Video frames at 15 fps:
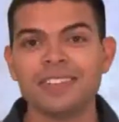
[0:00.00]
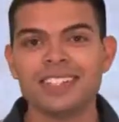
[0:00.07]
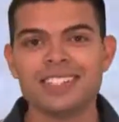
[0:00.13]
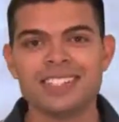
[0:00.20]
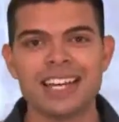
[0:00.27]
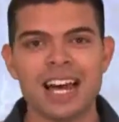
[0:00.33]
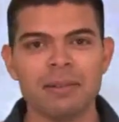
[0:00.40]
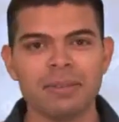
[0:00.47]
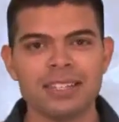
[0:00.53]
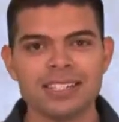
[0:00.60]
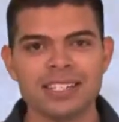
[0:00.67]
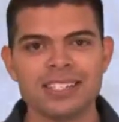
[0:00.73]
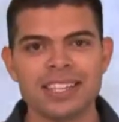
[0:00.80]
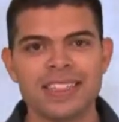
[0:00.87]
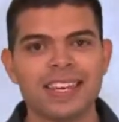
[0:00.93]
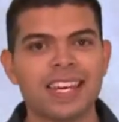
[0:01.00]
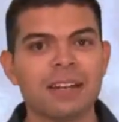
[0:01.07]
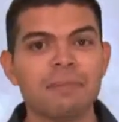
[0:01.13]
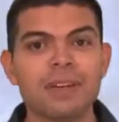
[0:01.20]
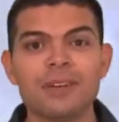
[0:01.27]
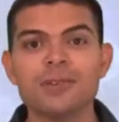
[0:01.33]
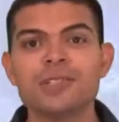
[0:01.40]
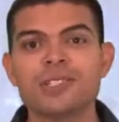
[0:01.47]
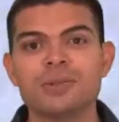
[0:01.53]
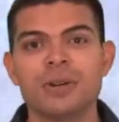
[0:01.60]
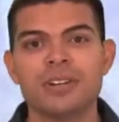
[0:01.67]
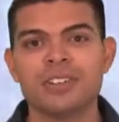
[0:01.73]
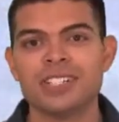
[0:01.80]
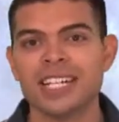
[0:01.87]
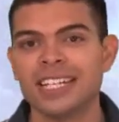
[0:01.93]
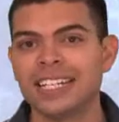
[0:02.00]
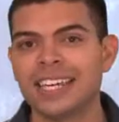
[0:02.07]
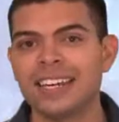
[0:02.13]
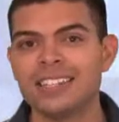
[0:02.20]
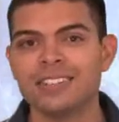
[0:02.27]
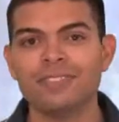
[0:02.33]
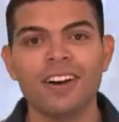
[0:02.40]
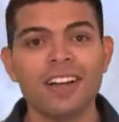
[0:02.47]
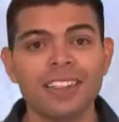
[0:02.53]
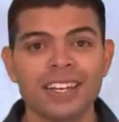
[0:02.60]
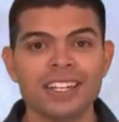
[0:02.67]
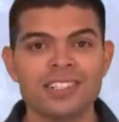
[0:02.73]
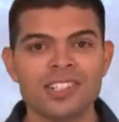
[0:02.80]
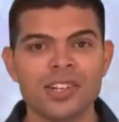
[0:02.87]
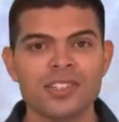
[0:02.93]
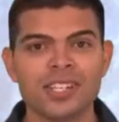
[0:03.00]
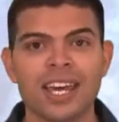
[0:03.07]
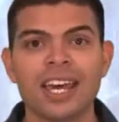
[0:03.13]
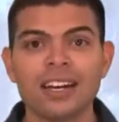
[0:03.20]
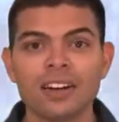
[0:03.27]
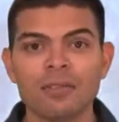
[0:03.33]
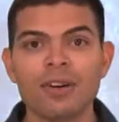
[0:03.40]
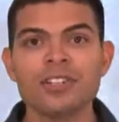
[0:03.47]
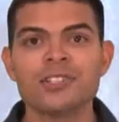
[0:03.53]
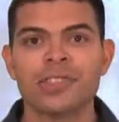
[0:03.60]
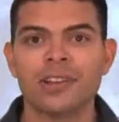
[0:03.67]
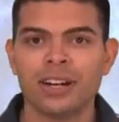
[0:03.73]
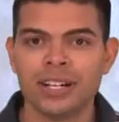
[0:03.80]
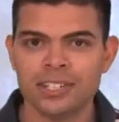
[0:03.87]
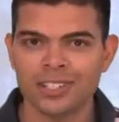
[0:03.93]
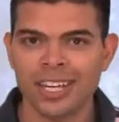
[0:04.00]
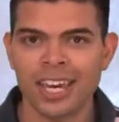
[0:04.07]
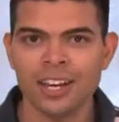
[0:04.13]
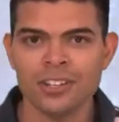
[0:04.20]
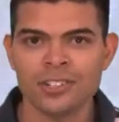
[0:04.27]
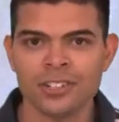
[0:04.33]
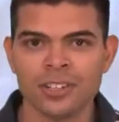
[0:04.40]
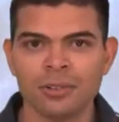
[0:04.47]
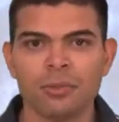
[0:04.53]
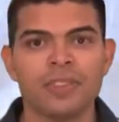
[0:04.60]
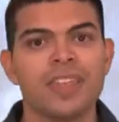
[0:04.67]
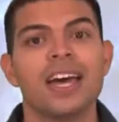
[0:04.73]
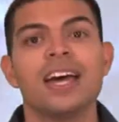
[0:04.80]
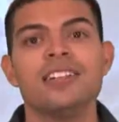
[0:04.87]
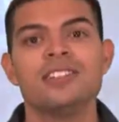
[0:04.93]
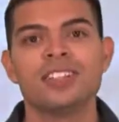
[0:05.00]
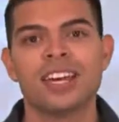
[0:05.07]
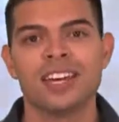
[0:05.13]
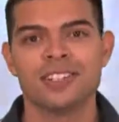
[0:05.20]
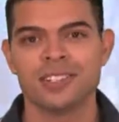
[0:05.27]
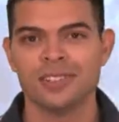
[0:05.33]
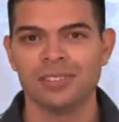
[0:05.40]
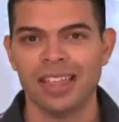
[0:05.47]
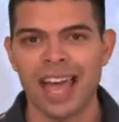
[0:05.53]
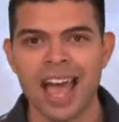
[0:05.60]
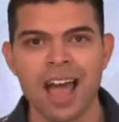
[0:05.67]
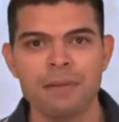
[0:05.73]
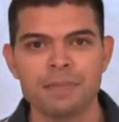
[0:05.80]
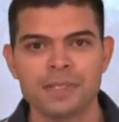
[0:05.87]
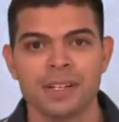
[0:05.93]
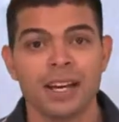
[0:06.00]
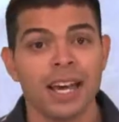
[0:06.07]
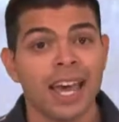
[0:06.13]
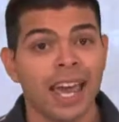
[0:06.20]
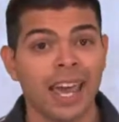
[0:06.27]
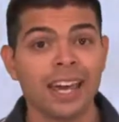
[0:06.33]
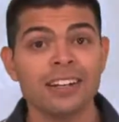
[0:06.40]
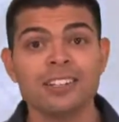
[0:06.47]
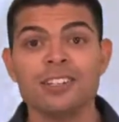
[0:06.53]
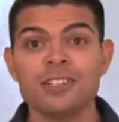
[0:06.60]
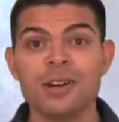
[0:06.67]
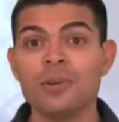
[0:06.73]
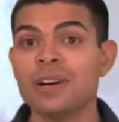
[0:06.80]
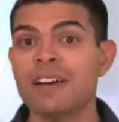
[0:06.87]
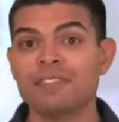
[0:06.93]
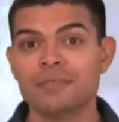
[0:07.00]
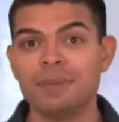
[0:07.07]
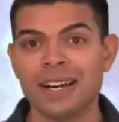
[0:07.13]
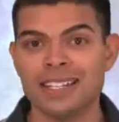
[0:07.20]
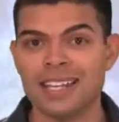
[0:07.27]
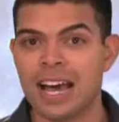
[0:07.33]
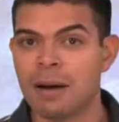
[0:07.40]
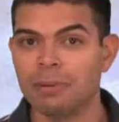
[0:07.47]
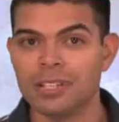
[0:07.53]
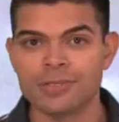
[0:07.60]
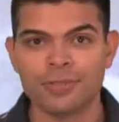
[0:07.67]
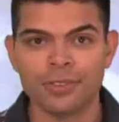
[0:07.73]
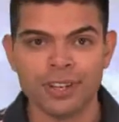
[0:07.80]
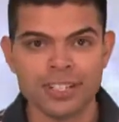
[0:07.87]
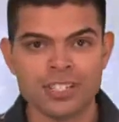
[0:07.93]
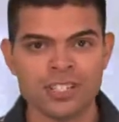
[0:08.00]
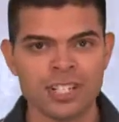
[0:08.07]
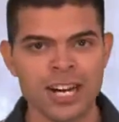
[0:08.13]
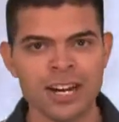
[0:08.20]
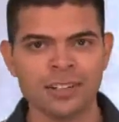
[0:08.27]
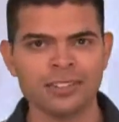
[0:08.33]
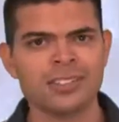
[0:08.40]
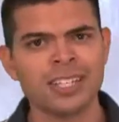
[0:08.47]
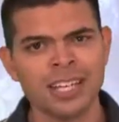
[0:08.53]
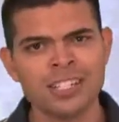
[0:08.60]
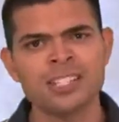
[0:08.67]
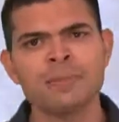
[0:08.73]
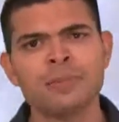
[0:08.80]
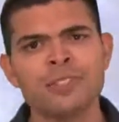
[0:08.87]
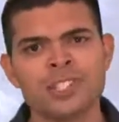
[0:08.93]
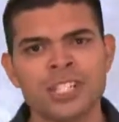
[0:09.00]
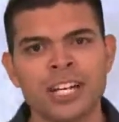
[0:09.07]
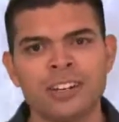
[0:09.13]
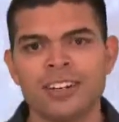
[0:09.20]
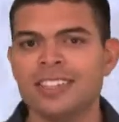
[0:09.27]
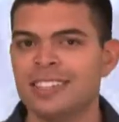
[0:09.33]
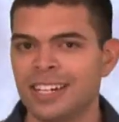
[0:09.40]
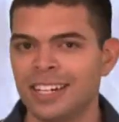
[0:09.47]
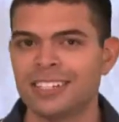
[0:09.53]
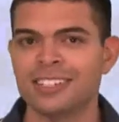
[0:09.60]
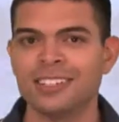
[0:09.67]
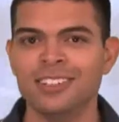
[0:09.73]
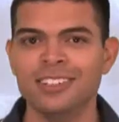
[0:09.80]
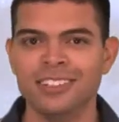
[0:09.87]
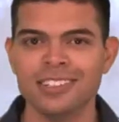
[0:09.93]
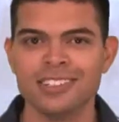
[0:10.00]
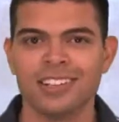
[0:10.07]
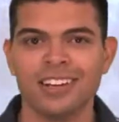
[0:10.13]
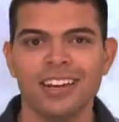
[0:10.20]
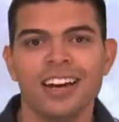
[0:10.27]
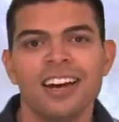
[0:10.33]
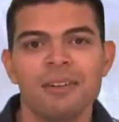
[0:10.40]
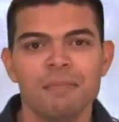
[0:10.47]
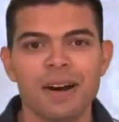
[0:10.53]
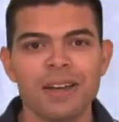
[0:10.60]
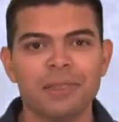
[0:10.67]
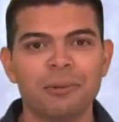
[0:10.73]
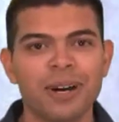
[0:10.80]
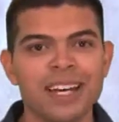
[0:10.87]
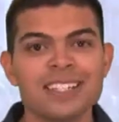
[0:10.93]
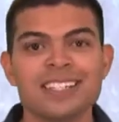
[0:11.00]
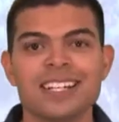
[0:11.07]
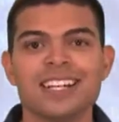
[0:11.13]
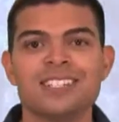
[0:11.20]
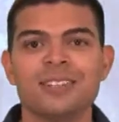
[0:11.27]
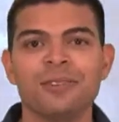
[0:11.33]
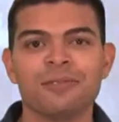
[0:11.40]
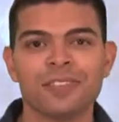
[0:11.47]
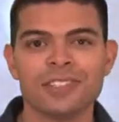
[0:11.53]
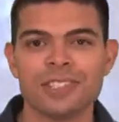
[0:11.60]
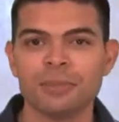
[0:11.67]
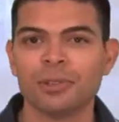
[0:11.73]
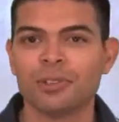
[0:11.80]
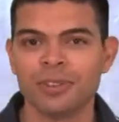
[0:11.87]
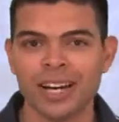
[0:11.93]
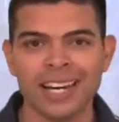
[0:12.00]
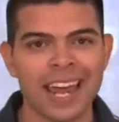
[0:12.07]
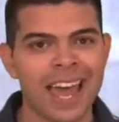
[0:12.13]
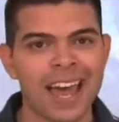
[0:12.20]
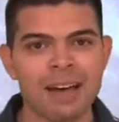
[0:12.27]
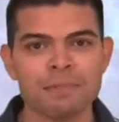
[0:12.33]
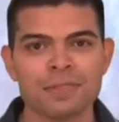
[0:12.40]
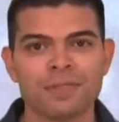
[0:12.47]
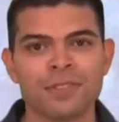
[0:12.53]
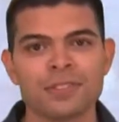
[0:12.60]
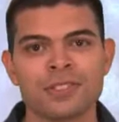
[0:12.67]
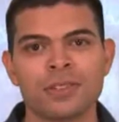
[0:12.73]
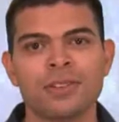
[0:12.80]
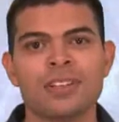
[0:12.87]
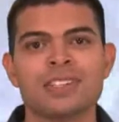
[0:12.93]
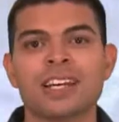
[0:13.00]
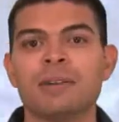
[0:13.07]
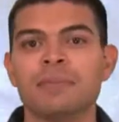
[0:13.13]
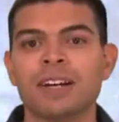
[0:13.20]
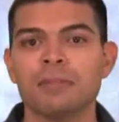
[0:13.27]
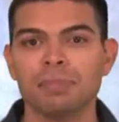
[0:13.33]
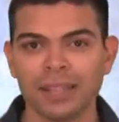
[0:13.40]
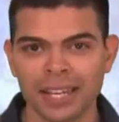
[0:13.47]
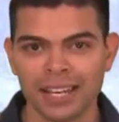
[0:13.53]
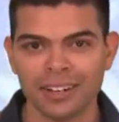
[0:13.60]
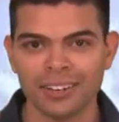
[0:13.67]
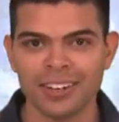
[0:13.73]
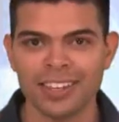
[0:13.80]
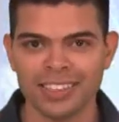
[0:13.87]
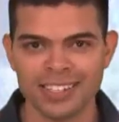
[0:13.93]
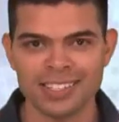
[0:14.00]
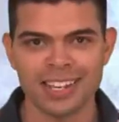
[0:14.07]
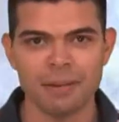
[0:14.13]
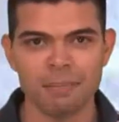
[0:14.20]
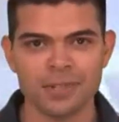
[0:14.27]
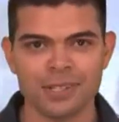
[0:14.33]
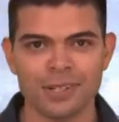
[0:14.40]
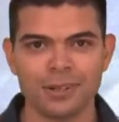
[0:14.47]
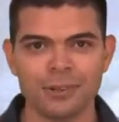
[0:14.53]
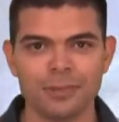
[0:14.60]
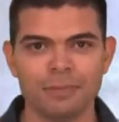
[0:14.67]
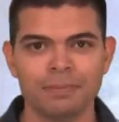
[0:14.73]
these tablets is that they can be used to entertain kids of all ages and enrich their education with educational apps. And you don't have to buy tablets for each child. Teach them to share and take turns. By the way, stay tuned for some great apps for students coming up later in this episode.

========================

* [WHAT YOU HAVE TO DO]:
Repeat each of the records exactly as written, except for the pictures, which are to be left out.

* [RESULT OF THIS TASK]:
Video frames at 15 fps:
[0:00.00]
[0:00.07]
[0:00.13]
[0:00.20]
[0:00.27]
[0:00.33]
[0:00.40]
[0:00.47]
[0:00.53]
[0:00.60]
[0:00.67]
[0:00.73]
[0:00.80]
[0:00.87]
[0:00.93]
[0:01.00]
[0:01.07]
[0:01.13]
[0:01.20]
[0:01.27]
[0:01.33]
[0:01.40]
[0:01.47]
[0:01.53]
[0:01.60]
[0:01.67]
[0:01.73]
[0:01.80]
[0:01.87]
[0:01.93]
[0:02.00]
[0:02.07]
[0:02.13]
[0:02.20]
[0:02.27]
[0:02.33]
[0:02.40]
[0:02.47]
[0:02.53]
[0:02.60]
[0:02.67]
[0:02.73]
[0:02.80]
[0:02.87]
[0:02.93]
[0:03.00]
[0:03.07]
[0:03.13]
[0:03.20]
[0:03.27]
[0:03.33]
[0:03.40]
[0:03.47]
[0:03.53]
[0:03.60]
[0:03.67]
[0:03.73]
[0:03.80]
[0:03.87]
[0:03.93]
[0:04.00]
[0:04.07]
[0:04.13]
[0:04.20]
[0:04.27]
[0:04.33]
[0:04.40]
[0:04.47]
[0:04.53]
[0:04.60]
[0:04.67]
[0:04.73]
[0:04.80]
[0:04.87]
[0:04.93]
[0:05.00]
[0:05.07]
[0:05.13]
[0:05.20]
[0:05.27]
[0:05.33]
[0:05.40]
[0:05.47]
[0:05.53]
[0:05.60]
[0:05.67]
[0:05.73]
[0:05.80]
[0:05.87]
[0:05.93]
[0:06.00]
[0:06.07]
[0:06.13]
[0:06.20]
[0:06.27]
[0:06.33]
[0:06.40]
[0:06.47]
[0:06.53]
[0:06.60]
[0:06.67]
[0:06.73]
[0:06.80]
[0:06.87]
[0:06.93]
[0:07.00]
[0:07.07]
[0:07.13]
[0:07.20]
[0:07.27]
[0:07.33]
[0:07.40]
[0:07.47]
[0:07.53]
[0:07.60]
[0:07.67]
[0:07.73]
[0:07.80]
[0:07.87]
[0:07.93]
[0:08.00]
[0:08.07]
[0:08.13]
[0:08.20]
[0:08.27]
[0:08.33]
[0:08.40]
[0:08.47]
[0:08.53]
[0:08.60]
[0:08.67]
[0:08.73]
[0:08.80]
[0:08.87]
[0:08.93]
[0:09.00]
[0:09.07]
[0:09.13]
[0:09.20]
[0:09.27]
[0:09.33]
[0:09.40]
[0:09.47]
[0:09.53]
[0:09.60]
[0:09.67]
[0:09.73]
[0:09.80]
[0:09.87]
[0:09.93]
[0:10.00]
[0:10.07]
[0:10.13]
[0:10.20]
[0:10.27]
[0:10.33]
[0:10.40]
[0:10.47]
[0:10.53]
[0:10.60]
[0:10.67]
[0:10.73]
[0:10.80]
[0:10.87]
[0:10.93]
[0:11.00]
[0:11.07]
[0:11.13]
[0:11.20]
[0:11.27]
[0:11.33]
[0:11.40]
[0:11.47]
[0:11.53]
[0:11.60]
[0:11.67]
[0:11.73]
[0:11.80]
[0:11.87]
[0:11.93]
[0:12.00]
[0:12.07]
[0:12.13]
[0:12.20]
[0:12.27]
[0:12.33]
[0:12.40]
[0:12.47]
[0:12.53]
[0:12.60]
[0:12.67]
[0:12.73]
[0:12.80]
[0:12.87]
[0:12.93]
[0:13.00]
[0:13.07]
[0:13.13]
[0:13.20]
[0:13.27]
[0:13.33]
[0:13.40]
[0:13.47]
[0:13.53]
[0:13.60]
[0:13.67]
[0:13.73]
[0:13.80]
[0:13.87]
[0:13.93]
[0:14.00]
[0:14.07]
[0:14.13]
[0:14.20]
[0:14.27]
[0:14.33]
[0:14.40]
[0:14.47]
[0:14.53]
[0:14.60]
[0:14.67]
[0:14.73]
these tablets is that they can be used to entertain kids of all ages and enrich their education with educational apps. And you don't have to buy tablets for each child. Teach them to share and take turns. By the way, stay tuned for some great apps for students coming up later in this episode.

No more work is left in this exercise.